Tuesday 23 October 2012

MELANCHOLIA I

I recently saw Melancholia by the Danish film maker Lars von Trier:

http://www.melancholiathemovie.com/
 

I really liked Melancholia. Not only because of the extraordinarily beautiful images but also because of the paradoxes of melancholy hinted at by Trier. Being both a mental as well as bodily state. Both life envigorating and life destroying. Both capable of being harnessed and uncontrollable.

As I believe I am a practising melancholic at times I thought that kickstarting with Triers Melancholia would be a fitting first post on FPOA. It really intruigues me.

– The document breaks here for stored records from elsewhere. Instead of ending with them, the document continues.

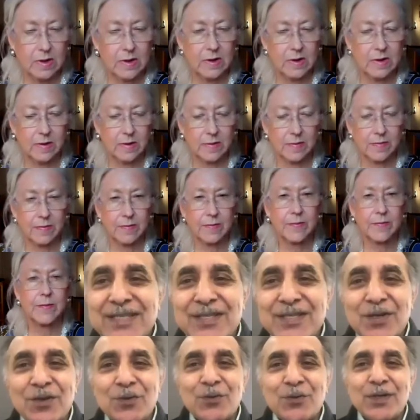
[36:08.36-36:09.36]
Yeah,
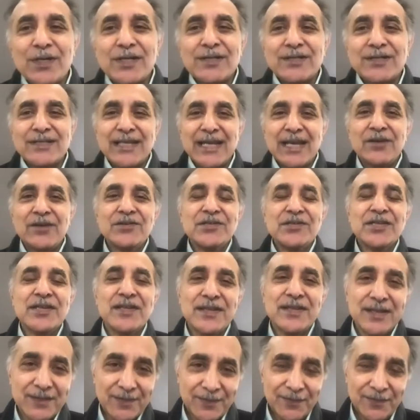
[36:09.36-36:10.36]
so we're down to
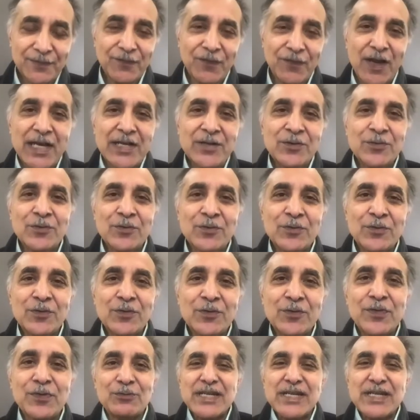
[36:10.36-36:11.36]
the final
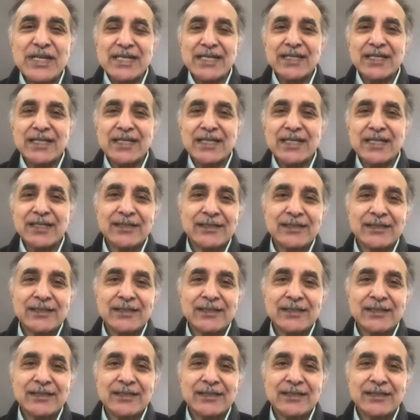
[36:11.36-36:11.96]
three.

I guess there is a fine line between romantiscism and melancholy and in a brilliantly twisted way both play an important role in the artwork of the dystopian and beautiful worlds of Warhammer - as it does for Trier in Melancholia:



Well, it’s hard to smuggle in a bit of ugliness. So I think the film is slightly on the edge of plastic. Here and there. (Lars von Trier, 2011)

I read Triers statement as a hint towards melancholy as a physical state of the body being able to be incorporated as a key element in miniatures. Balancing ugliness and the edge of plastic. I come to think of the book The Anatomy of Melancholy by Robert Burton (first published 1621).

With reference to Triers Melancholia, The Anatomy of Melancholy as well as some important artworks by Blanche and Casper David Friedrich I am working on a 40K Inquisitor Navigator (based on a converted sculpt by the talented hands of Danish sculptor Tue Kaa) and a blindfolded servant (based on a converted Mordheim Dreg).

This piece is my first FPOA Project: Melancholia I. I look forward to it!